Despite releasing her debut Lana Del Rey aka Lizzy Grant (her birth name) digitally in 2010, she remained an unknown. The album was a commercial flop and yanked from iTunes after two months.
But Del Ray's next move ultimately propelled her to the mainstream of pop - and it happened almost instantly. She uploaded a homemade clip of her song Video Games to YouTube in mid-August. The video went viral, generating nearly 25 million views. Music fans and artists took notice, even inspiring a cover version by English rock band Kasabian.
'I put up Video Games for myself,' says the 25-year-old native of Lake Placid, New York. 'It was slow, it was a ballad, it kind of had no chorus. I put it up on YouTube, and it worked. Every day there were thousands more views. I just sat there wondering where these people were coming from.

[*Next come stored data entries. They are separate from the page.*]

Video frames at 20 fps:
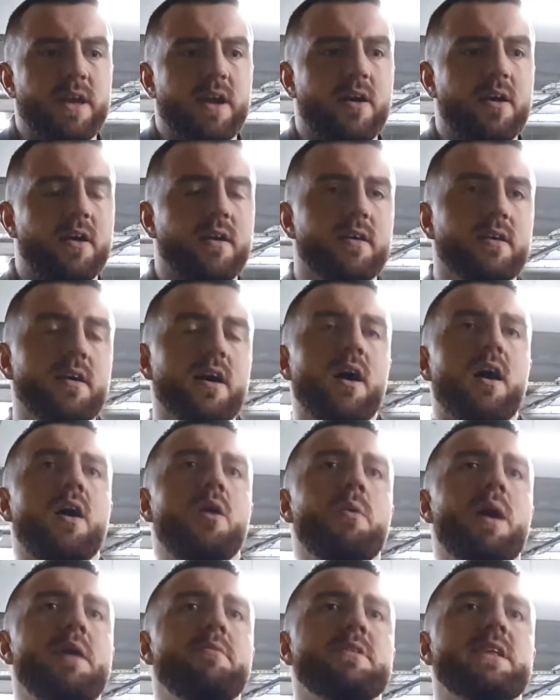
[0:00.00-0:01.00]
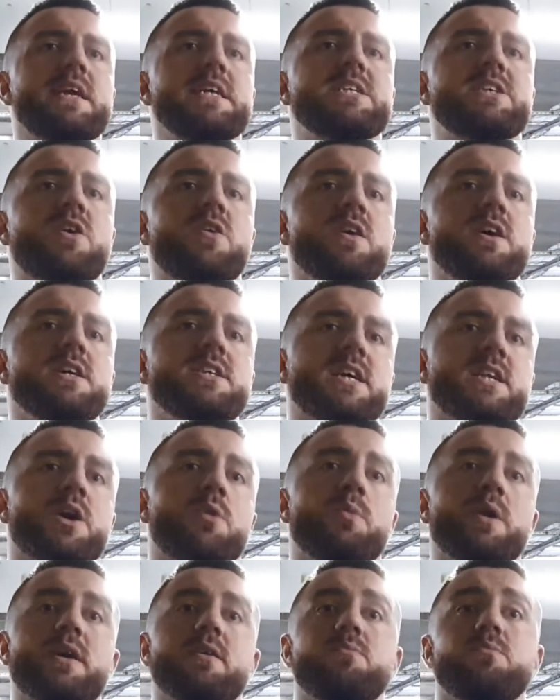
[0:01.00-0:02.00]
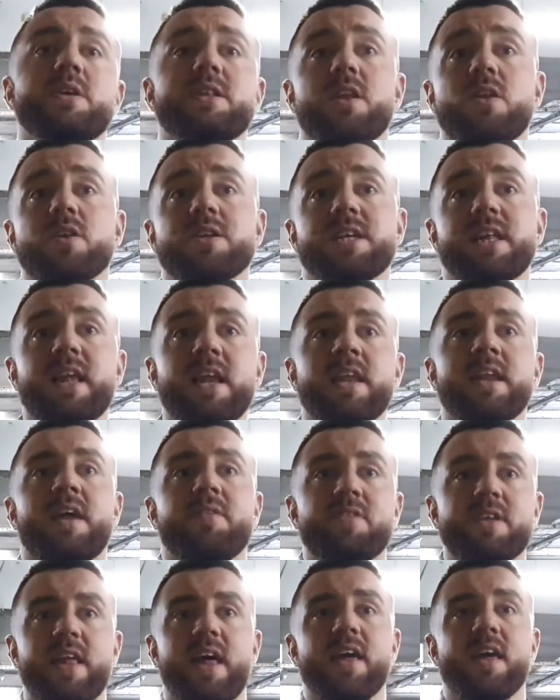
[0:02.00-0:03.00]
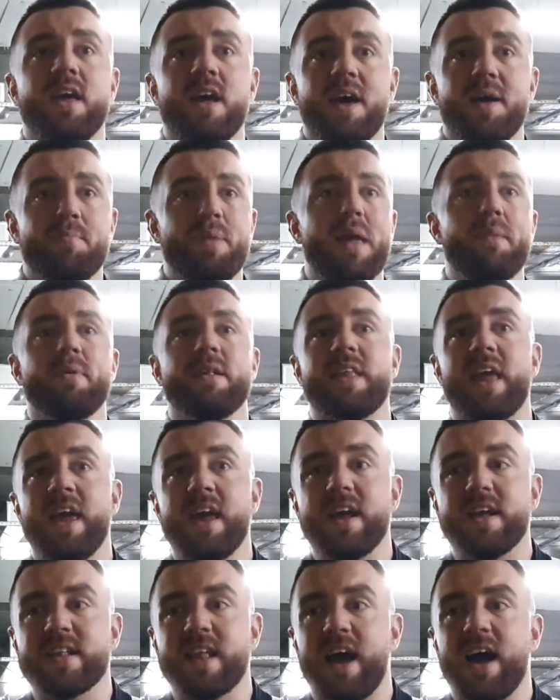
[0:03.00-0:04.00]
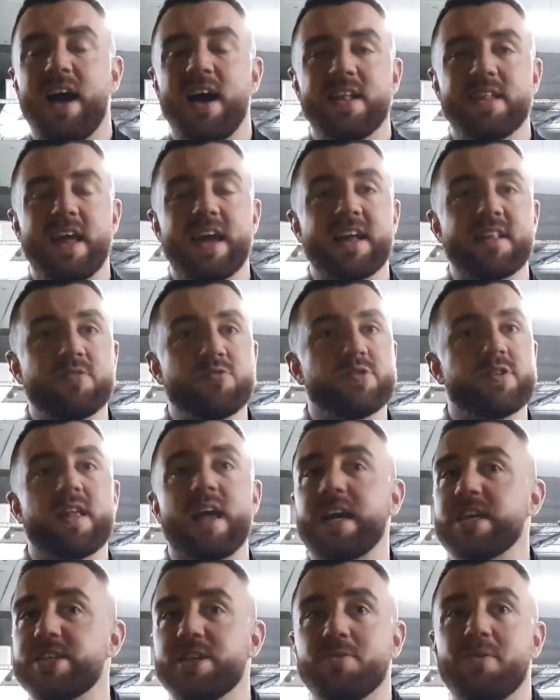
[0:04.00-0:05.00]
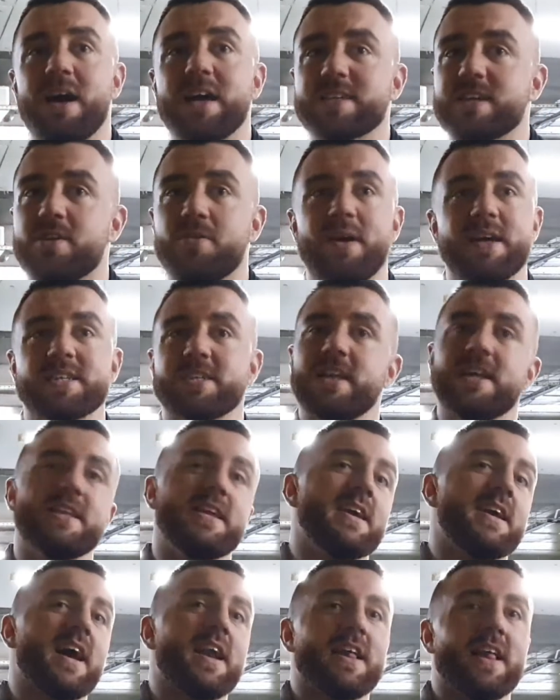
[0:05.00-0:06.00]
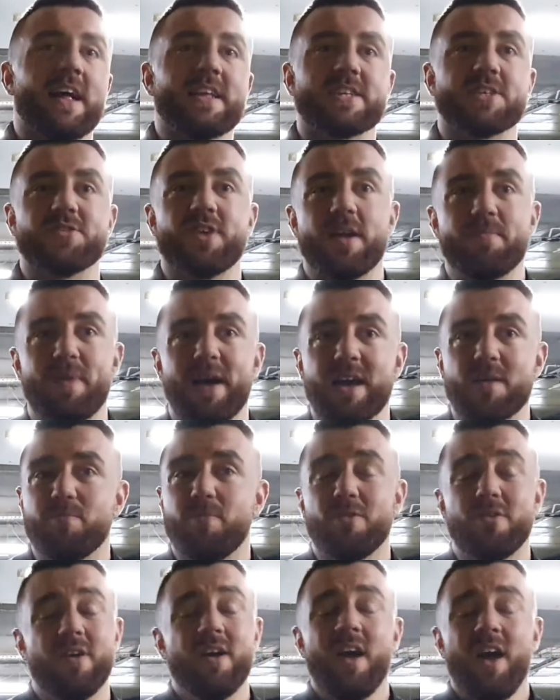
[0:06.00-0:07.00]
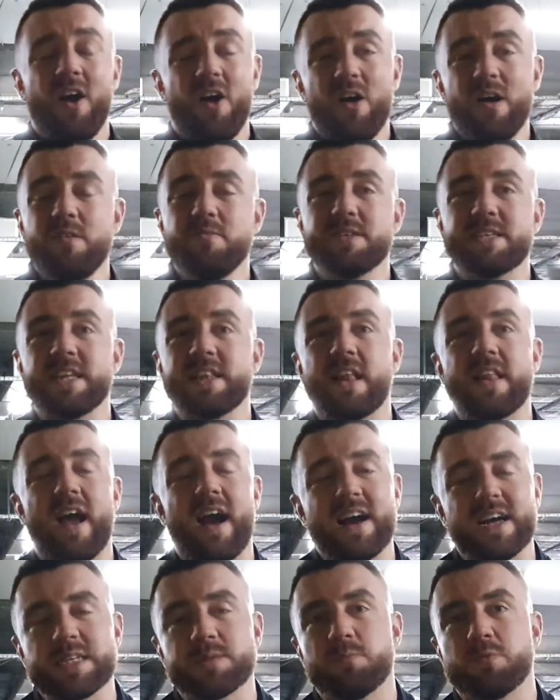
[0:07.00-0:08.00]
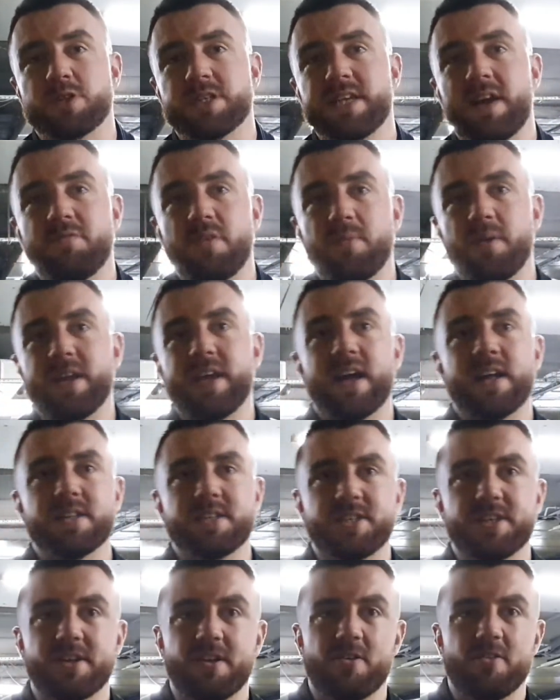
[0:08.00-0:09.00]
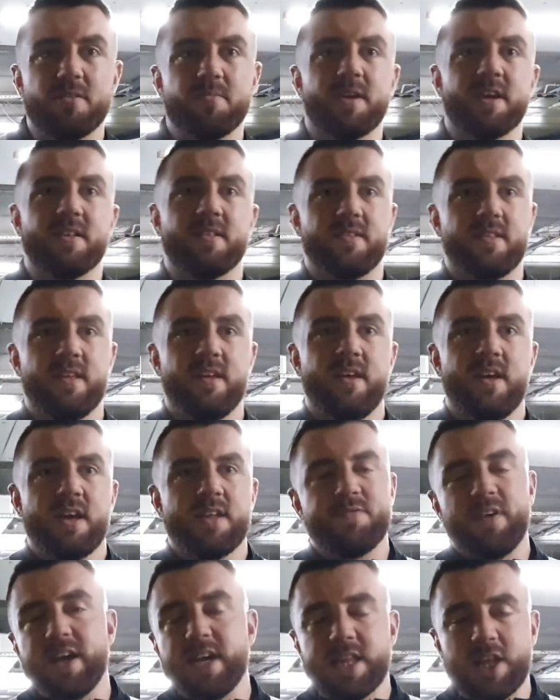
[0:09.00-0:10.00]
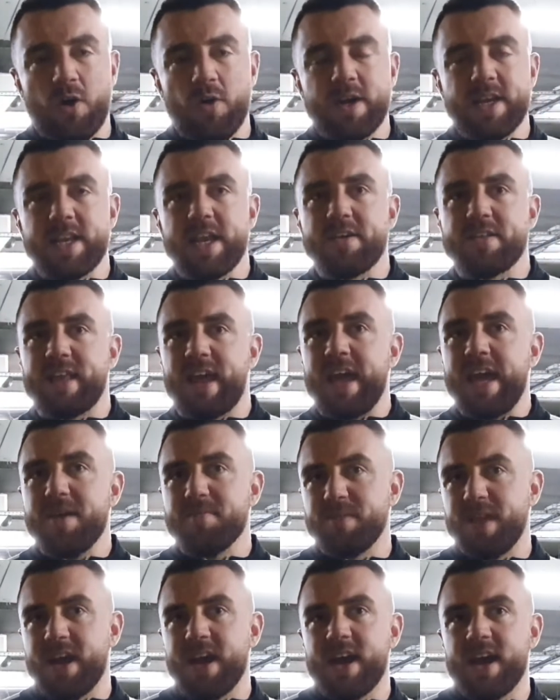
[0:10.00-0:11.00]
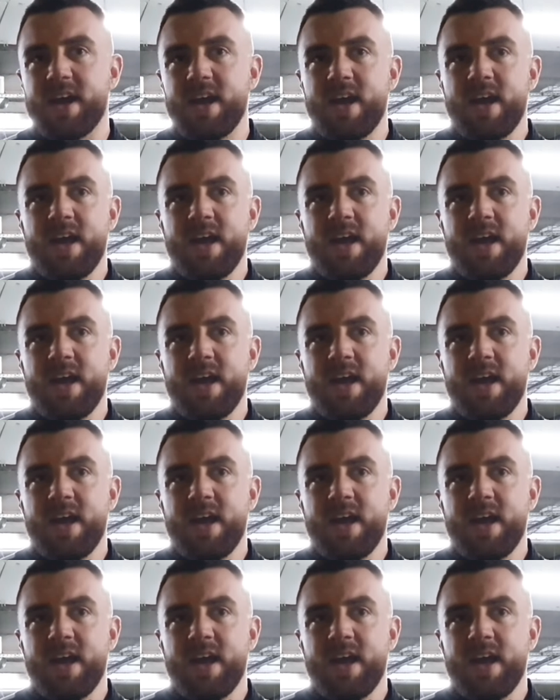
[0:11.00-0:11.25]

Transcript: you're away with these guys and you're with the likes of Dillian every day, people think that they can just text you, ask a question and you get an answer straight back. But I was in the dark as much as everybody else, you know what I mean? Very tight-knit team there.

'I had no idea how they'd heard it, but people came and started talking to me because of that song. It was not what I expected. But what a relief.'
So it's only ironic that YouTube was also how many others saw her now infamous performance on Saturday Night Live. Television news anchor Brian Williams derided the act as 'one of the worst outings in SNL history'.
On the show, she looked nervous, awkward, even amateurish, critics say. But really, what did we expect from someone who went from internet buzz to magazine covers in less than six months?
Her apparent stage fright seems to be a recurring theme in her life. At 19, Del Ray performed at her first open mic. 'The first open mic was shocking to me,' she explains. 'I had my acoustic guitar. Everybody stopped ? It was a rock bar. I didn't belong there. I sang a ballad, sort of exactly like Video Games, that I had written with three chords.'
The night did not end as tragically as it could have. As she was leaving the venue, 'somebody ran out after me and said, 'You should come to a night I'm doing next week and play some songs for me.' I was afraid of everything. If they had laughed at me that night, I would have never come back on stage. Ever.'
One can only imagine the great disservice that one chuckle at the club that night would have been for the music industry. Del Ray has the hard part down - the music. Now she needs to find a way to deal with nerves. We wish her luck.